For an average liquid limit value of 32.71%, Clay, sand and gravel fractions of 23.39%, 65.09% and 11.61% respectively, plasticity index of 12.73%, moisture content of 10.05% and cement content of 5.63%, the model gives out an average result value of 18.65 KN/m3 dry density and 2.95 N/mm2 Unconfined Compressive Strength (Das et.al, 2011).
Artificial neural networks and genetic modelling can also be used to measure the slump of ready-mix concrete. The approximation ability of artificial neural networks is utilized in the study methodology. A relationship is struck between input and output variables.
The data for the analysis was collected from the same ready-mix concrete plant so that errors can be avoided with changing composition of the mixes. MATLAB R2011b software is used for the assessment. The software with global optimization and neural network toolbox works to put genetic algorithm into action (Chandwani et.al,2015).

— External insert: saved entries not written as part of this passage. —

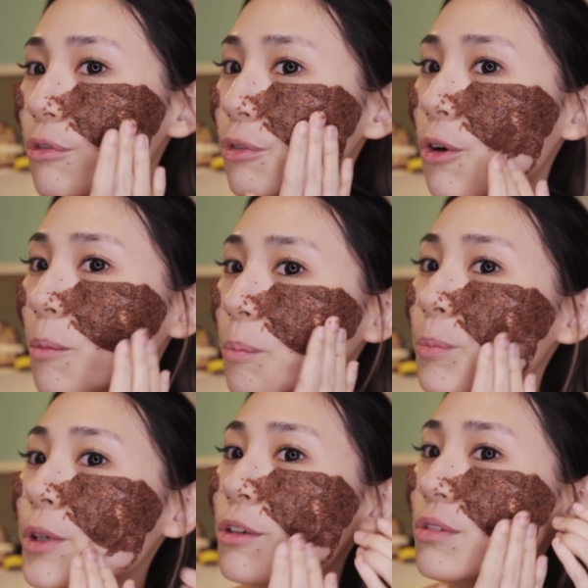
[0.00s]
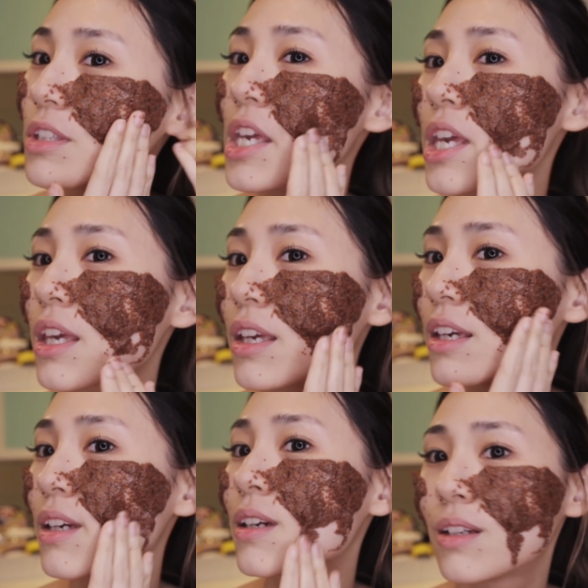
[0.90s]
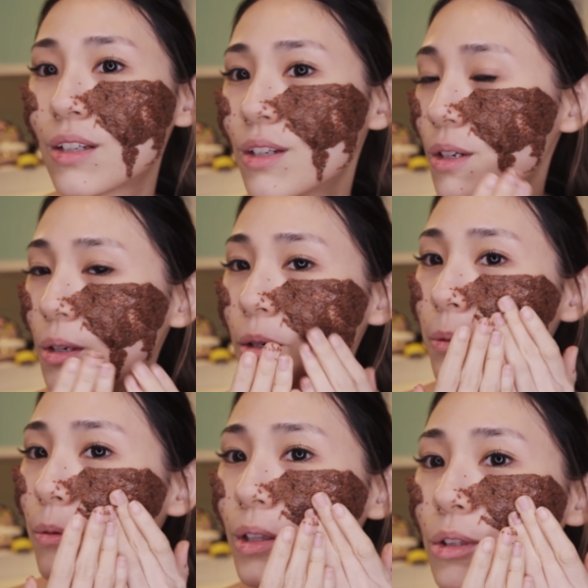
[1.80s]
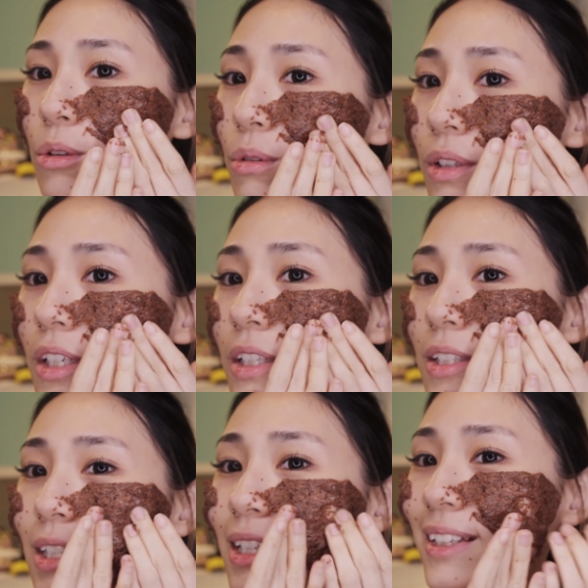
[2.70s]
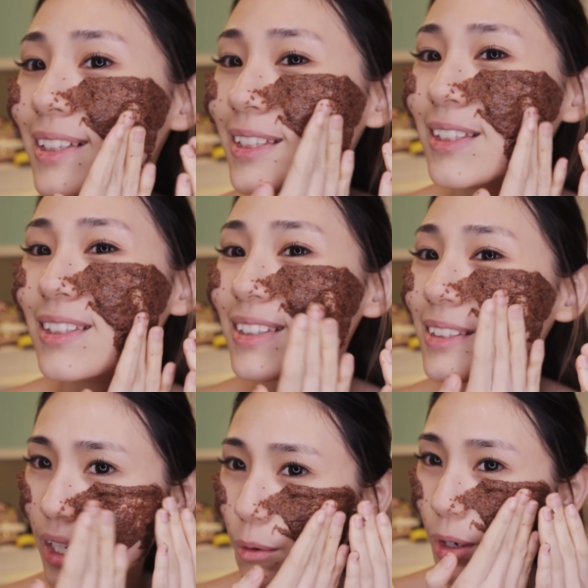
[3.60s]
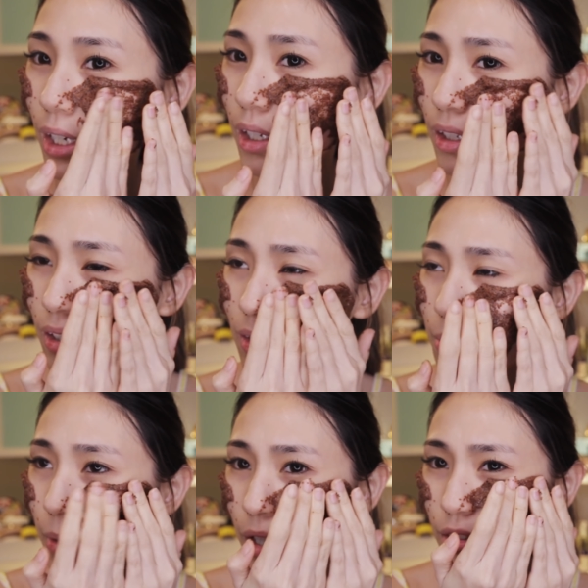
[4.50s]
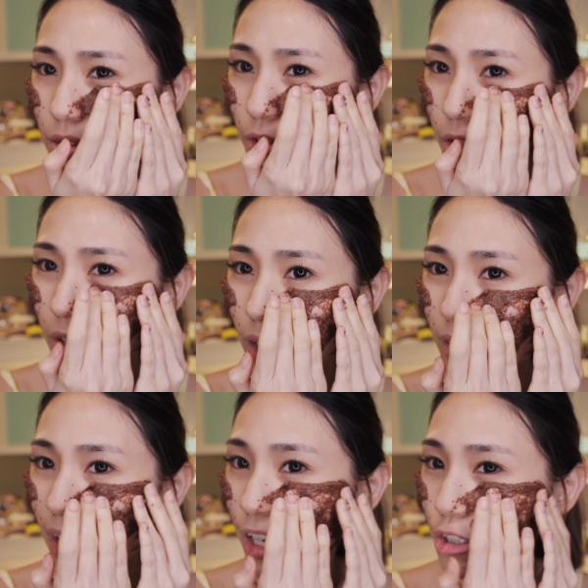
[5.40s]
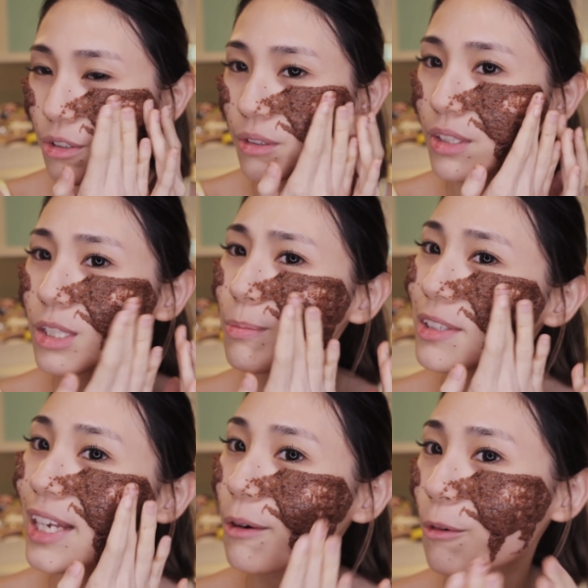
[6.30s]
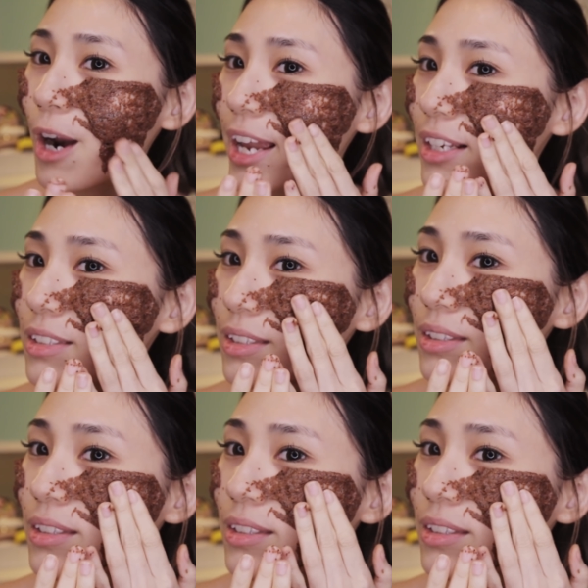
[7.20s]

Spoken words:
For beauty, we do this. Anyway, it smells very natural. It smells like rice.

Neural network architecture
Source: https://www.sciencedirect.com/science/article/abs/pii/S0957417414005302
Fuzzy systems based on artificial intelligence in construction
Fuzzy polynomial neural networks are used extensively for the approximation of the compressive strength of concrete. From three separate sources experimental data of 458 different concrete mixes are collected. Based on the collected data, six architectures of Fuzzy polynomial neural networks are made and tested. The input parameters include concrete ingredients and the output is given as 28 days of compressive strength in the mix design (Zarandi et.al, 2008).
Shortcomings of Artificial Intelligence in Civil Engineering
Technological advancements go hand in hand with a rise in expense. Artificial intelligence implementation in the field of construction requires frequent software up-gradation.
Similarly, another aspect of technological invasion is the shortfall of job opportunities for humans. Manpower is better replaced with robotic functions under artificial intelligence. There is significant fall in construction jobs and the existing workforce will continue being affected.
Even though artificial intelligence proves useful to reduce potential risks in site, the main limitation is that it can perform only those functions it is programmed to do. Whereas, trained manual workers can also perform tasks with their intellect by thinking beyond the box. Development of complex algorithms specific to construction field requires skilled personnel and requires ample of time to execute.
Improvements in technology has certainly made life easier. Construction field which has been foreign to software intrusion till this time, is now witnessing a change. With artificial intelligence and machine learning concepts, more developments can be expected in the coming years as well!